The Champagne of Agave Spirits - Raicilla


Mexico is a fascinating country with many contrasting characteristics. It is home to some 123m inhabitants with a young, urban population with 78% of people living in cities. With a diverse selection of alcoholic beverages, including conventional tequila and mezcal, as well as non-alcoholic beverages such as tejuino and tascalate, as well as others derived from maguey distillation, such as Raicilla.


The lechuguilla agave and the raicillero agave of the inaequidens and maximiliana species unique to the state are used to make the raicilla, which is a Mexican alcoholic beverage manufactured in Jalisco.

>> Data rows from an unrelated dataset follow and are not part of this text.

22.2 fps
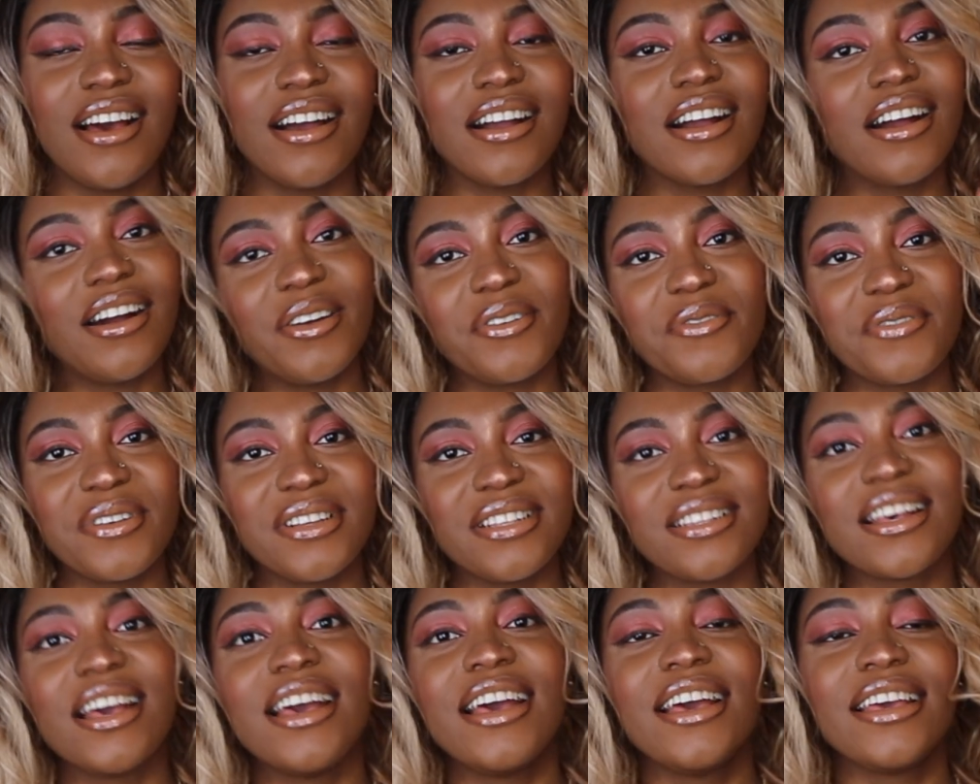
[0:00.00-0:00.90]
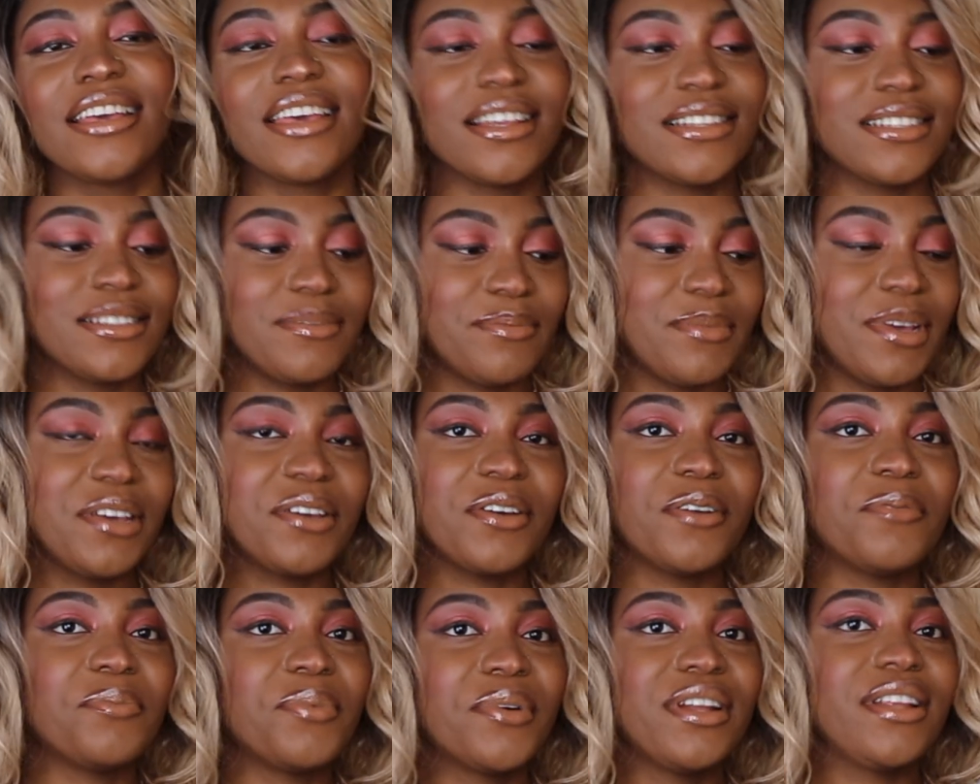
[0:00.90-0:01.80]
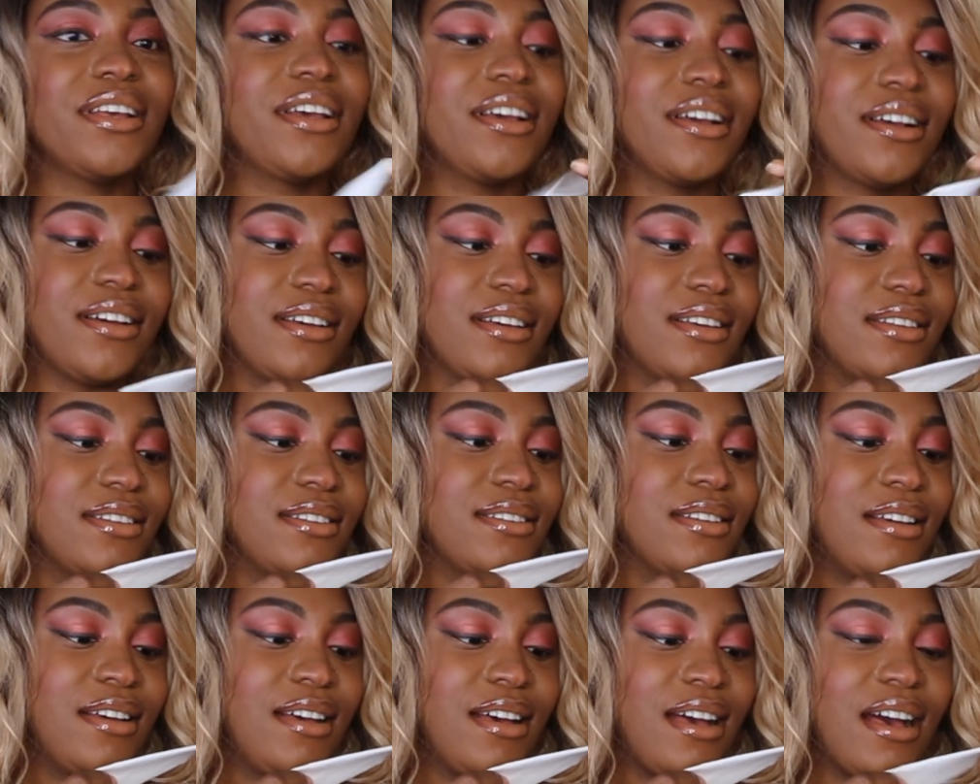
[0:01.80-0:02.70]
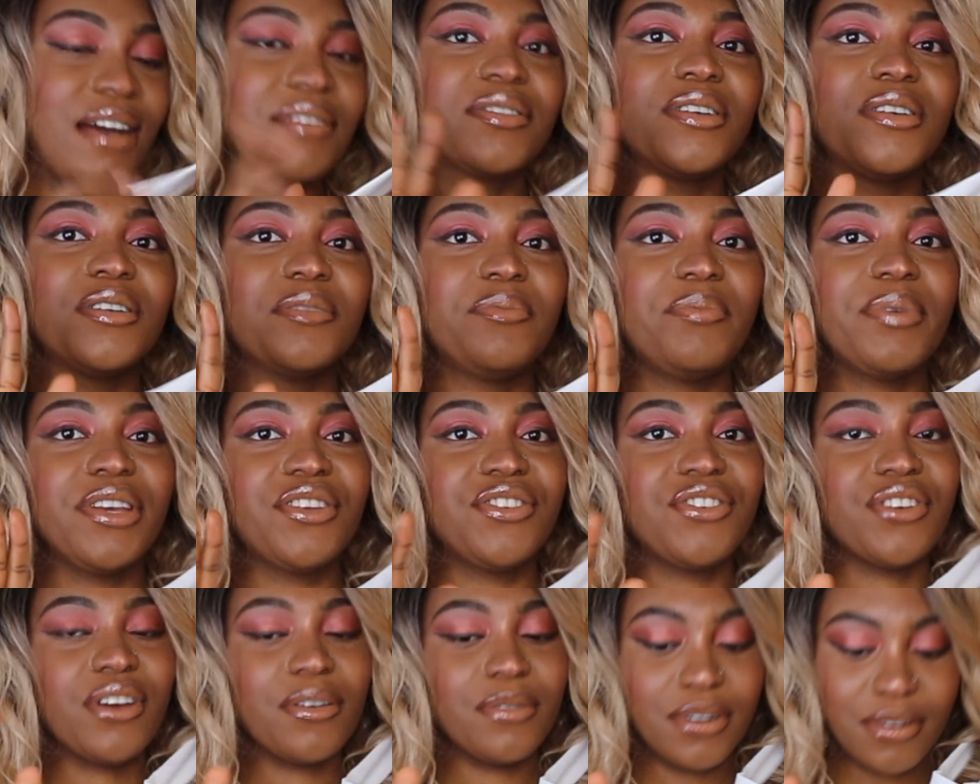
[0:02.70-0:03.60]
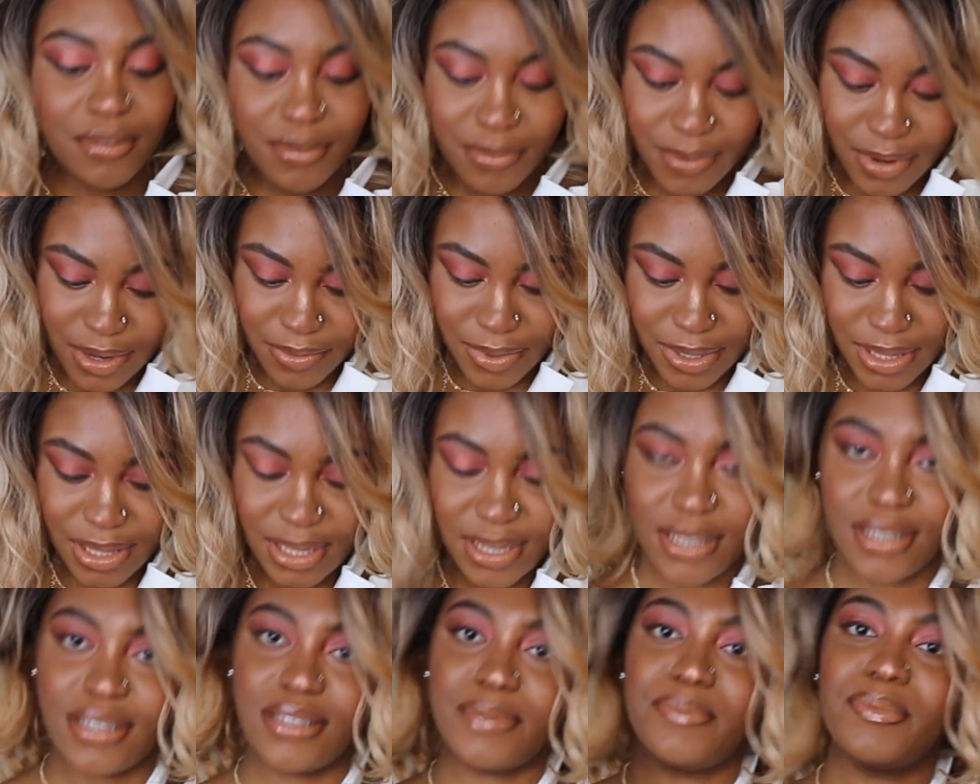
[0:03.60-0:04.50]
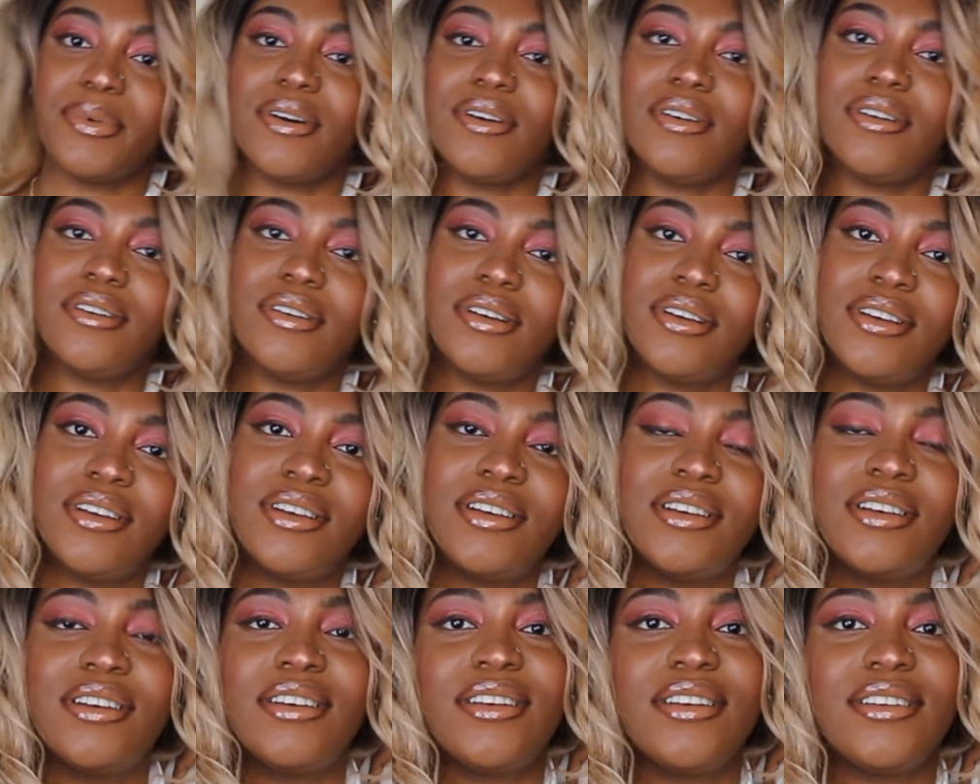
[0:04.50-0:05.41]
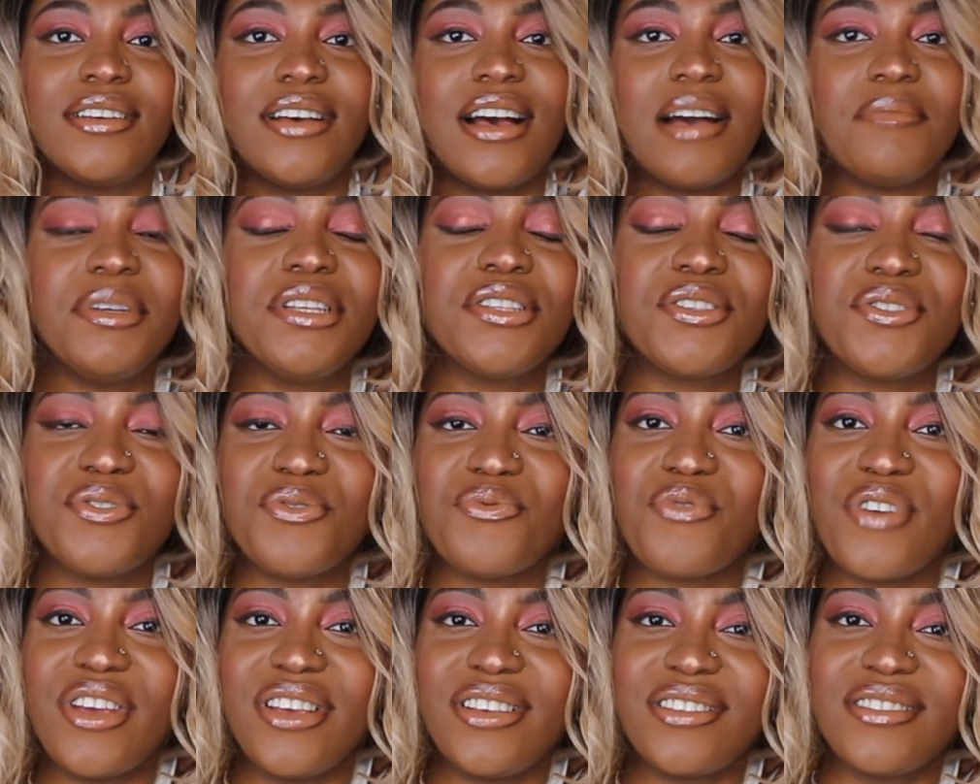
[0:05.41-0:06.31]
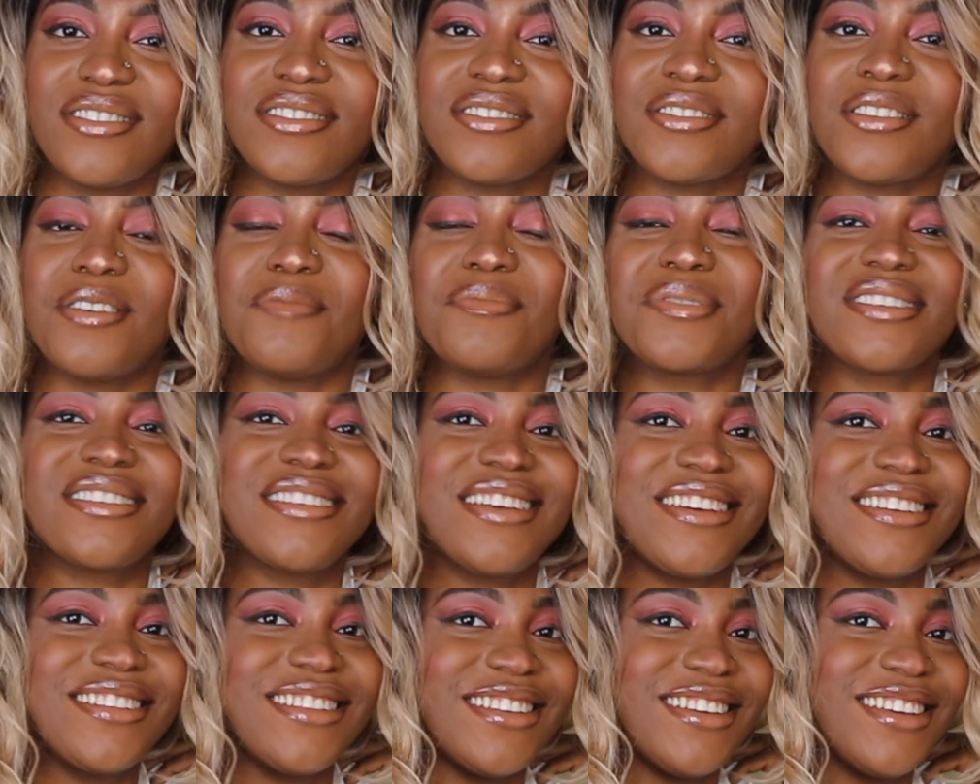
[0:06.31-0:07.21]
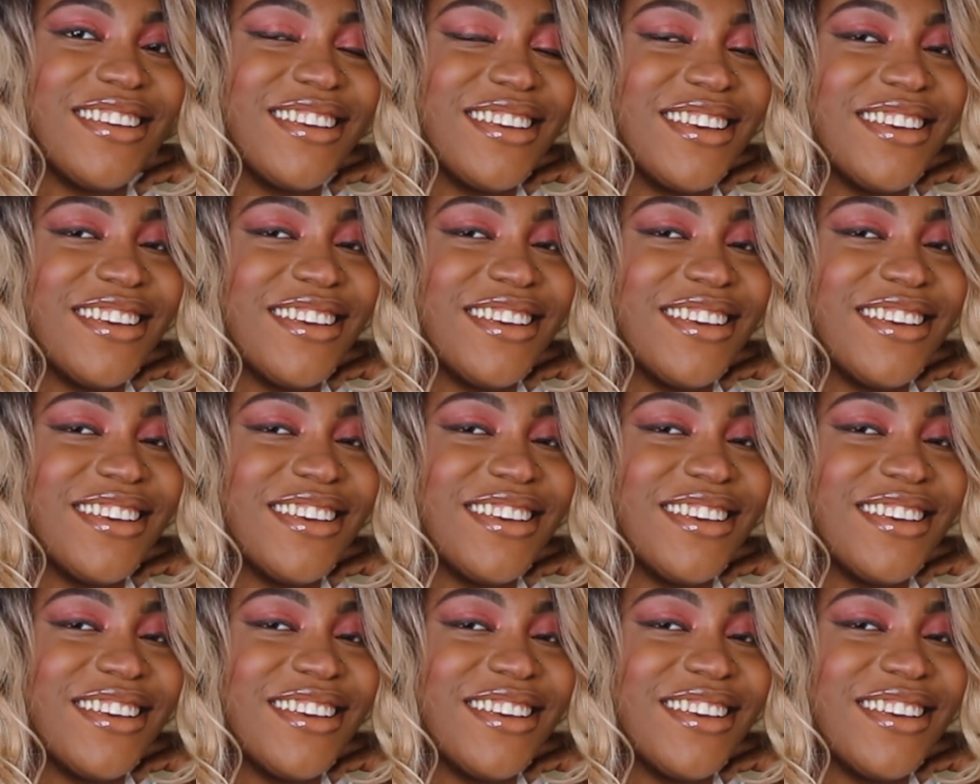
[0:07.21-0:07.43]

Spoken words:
I can't risk getting makeup on it because I've got a picture I want to wear with this, but I'm into racer tops lately.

Choosing ripe pińas, jimar, cleaning, and roasting are all steps in the raicilla producing process. It's baked in sealed ovens at 130 degrees, then cooled, cleaned, and ground. The resulting liquid is fermented for up to eight days, then poured into stills to cook, and ultimately distilled. The alcohol content of raicilla varies between 36 and 45 percent.


The raicilla is known for being a strong drink, containing between 35 and 45 percent alcohol. It can be aged, and the color will change depending on how it was manufactured: colorless if made of glass, yellowish if made of wood. It is a Denomination of Origin product (DO).

In other locations, it's commonly infused with guava, coffee, or other ingredients. Many people, however, recommend drinking it straight to fully appreciate its characteristics. It is also considered to have medicinal or aphrodisiac effects.